While this information can be read and understood, Wang is not simply setting up notecards on a wall to fit together into an understanding of an experience. The film is four hours long – previous ones by Wang have run as long as 10. It seems impossible to imagine someone sustaining their full attention for that span of time. But that is partly what Wang is doing. Each subject is introduced with their name and the span of time they have spent in the institution, but even a strong amount of identification with or feeling for each person that appears before the camera is insufficient. Each person has been there long before the film has started, and no amount of sympathy can change the duration of their stay or its effects. Wang is able to shoot so much material due to the availability of digital cameras, which are mobile, but poorly suited to low light – many scenes are full of crushed blacks, deteriorated images, a not-quite-representation of what it is to see these conditions.

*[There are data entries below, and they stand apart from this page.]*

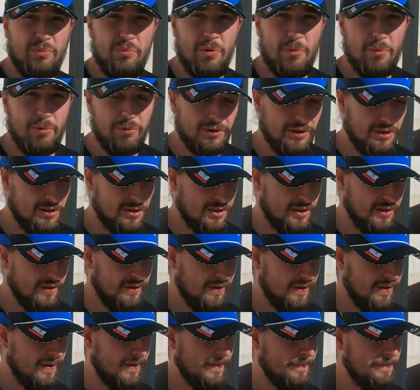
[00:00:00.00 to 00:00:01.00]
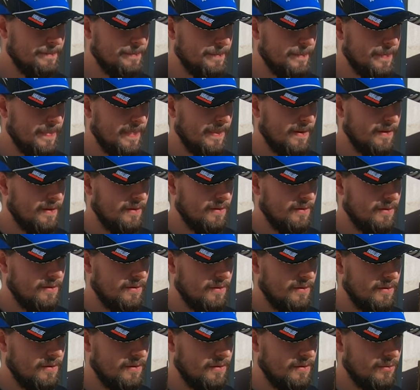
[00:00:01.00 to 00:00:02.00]
pour protéger.
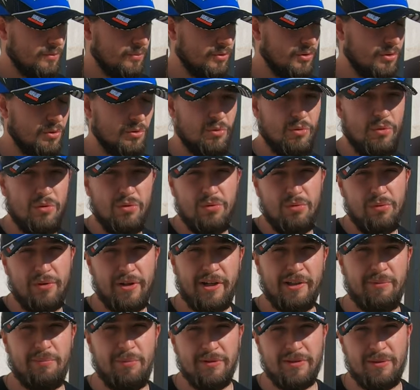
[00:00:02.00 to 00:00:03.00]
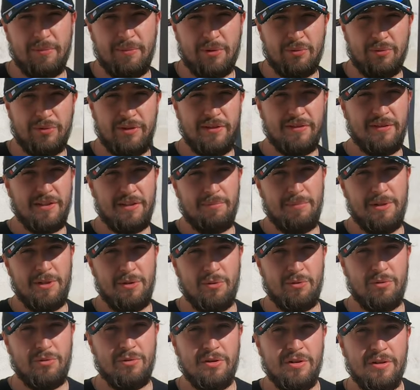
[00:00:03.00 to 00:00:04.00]
Donc en gros, concrètement, ça m'a coûté 5000
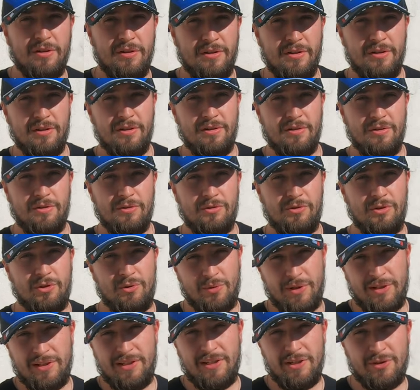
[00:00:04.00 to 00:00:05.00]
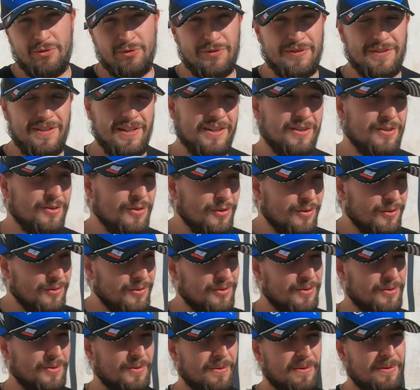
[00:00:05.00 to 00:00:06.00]
euros. Ce quad-là, je sais que euh,
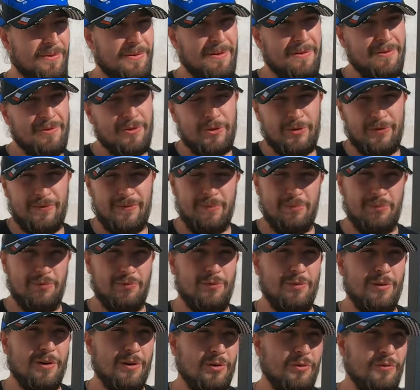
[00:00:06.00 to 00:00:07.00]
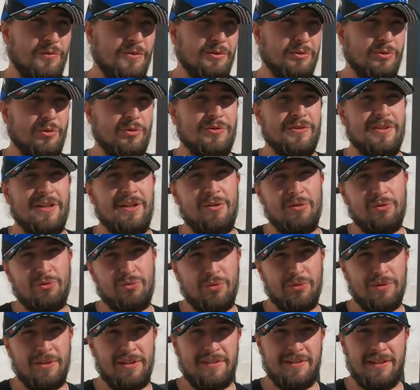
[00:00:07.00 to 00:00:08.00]
je vais pouvoir le vendre aux
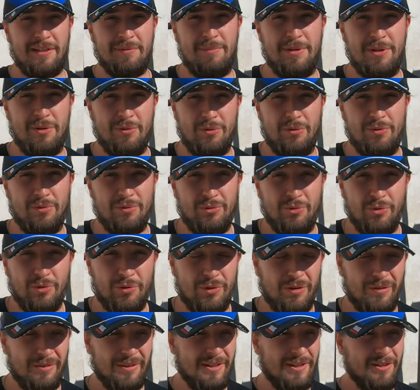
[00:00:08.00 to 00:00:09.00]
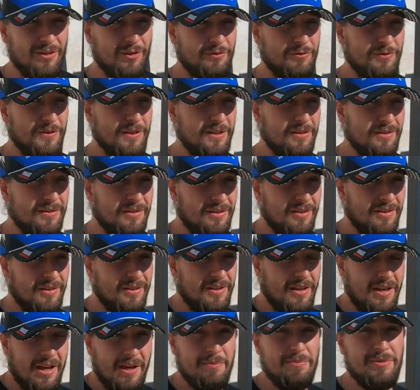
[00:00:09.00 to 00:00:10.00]
alentours des 7000 euros. Donc en ayant fait
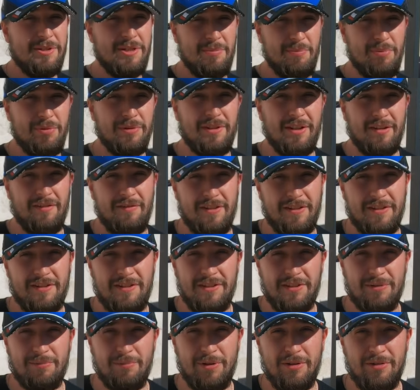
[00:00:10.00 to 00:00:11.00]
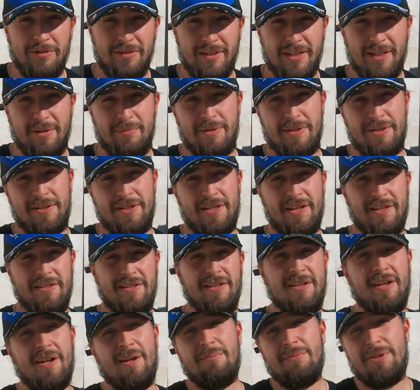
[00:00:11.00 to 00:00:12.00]
un petit peu d'investissement, eh ben, j'ai
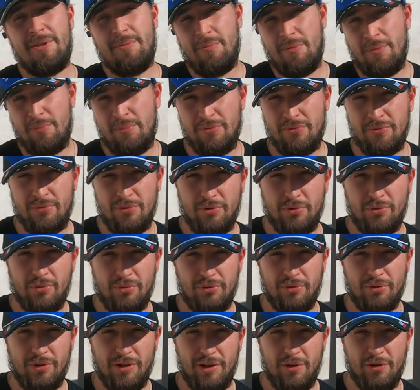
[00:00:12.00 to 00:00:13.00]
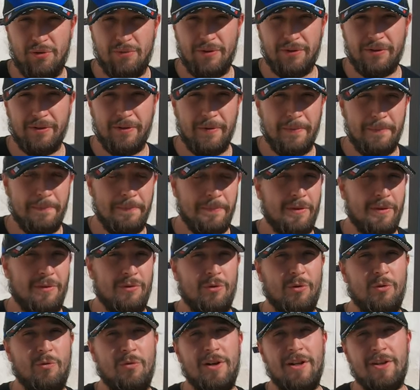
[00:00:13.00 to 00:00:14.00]
gagné un petit peu plus de sous sur la revente.
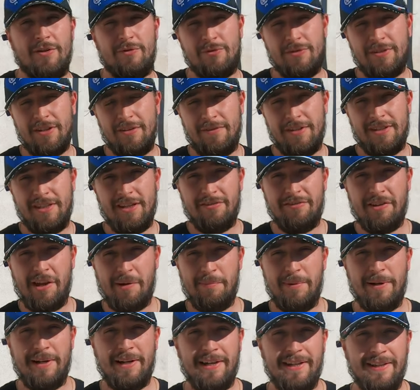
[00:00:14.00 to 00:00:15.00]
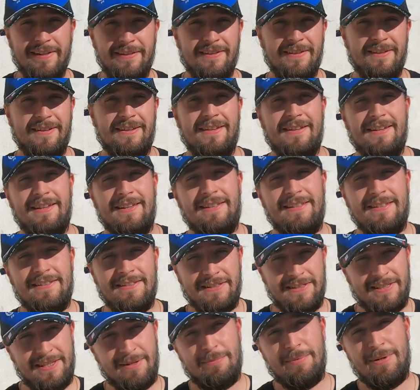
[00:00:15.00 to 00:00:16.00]
Donc voilà, je vous invite à faire pareil et
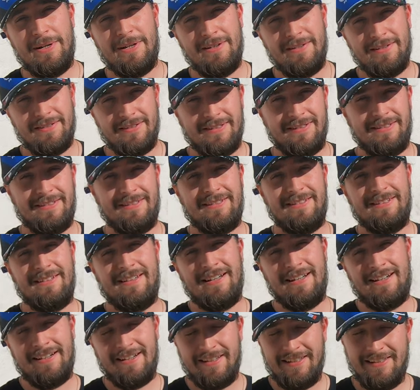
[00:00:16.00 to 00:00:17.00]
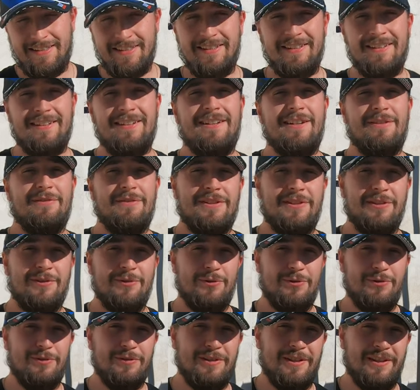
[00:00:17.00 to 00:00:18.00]
n'hésitez pas à liker la
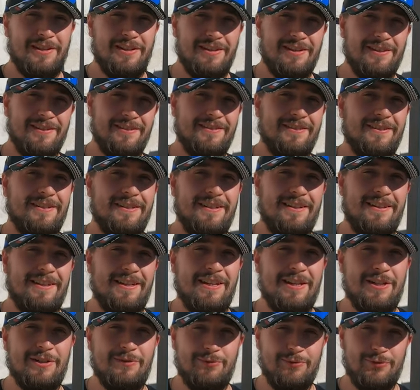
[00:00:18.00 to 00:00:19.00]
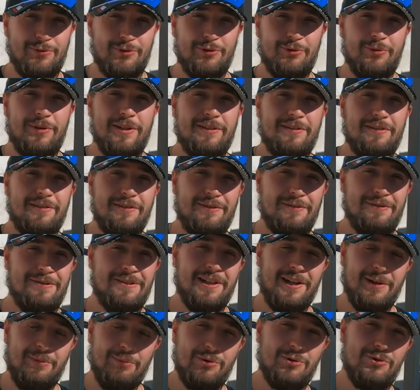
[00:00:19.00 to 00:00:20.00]
vidéo les gars et je vous souhaite une
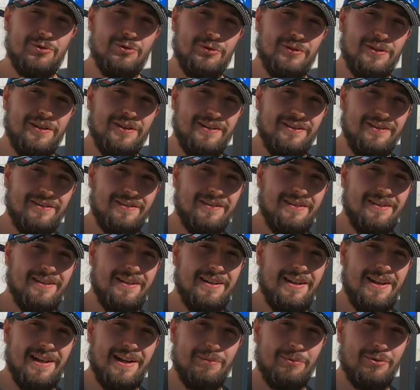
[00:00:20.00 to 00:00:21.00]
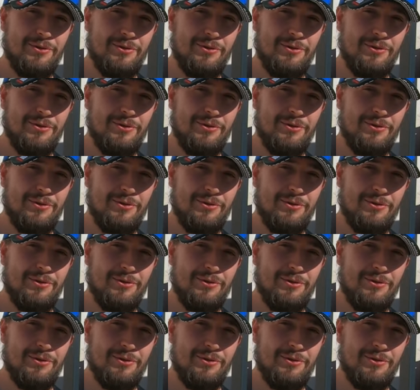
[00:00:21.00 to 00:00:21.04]
très bonne journée et à la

Even if a viewer is absorbed by the unfolding situation, the film goes on – Wang doesn’t let anyone off the hook. While someone could extrapolate it to their own known experience, standing as possibly universal, the only claims the film has are of briefly being, as the camera shows it, and then passing. Every time a portrait of documentation reaches a peak, the film moves on. Wang’s film’s running times suggest an attempt at capturing the everyday in all of its duration, but even at this extended length, it can only be a very small piece of something unknown. This digital presentness resists the romantic idea of a film existing through time, to accumulate memories and live on beyond any single life. It will do this, but only in an unsettling, ungraspable way. Over four hours, and especially in the context of a festival, everything is in a precarious state of being forgotten, and so what is left is a partial image of something immediate and serious, but ultimately distant and unchangeable.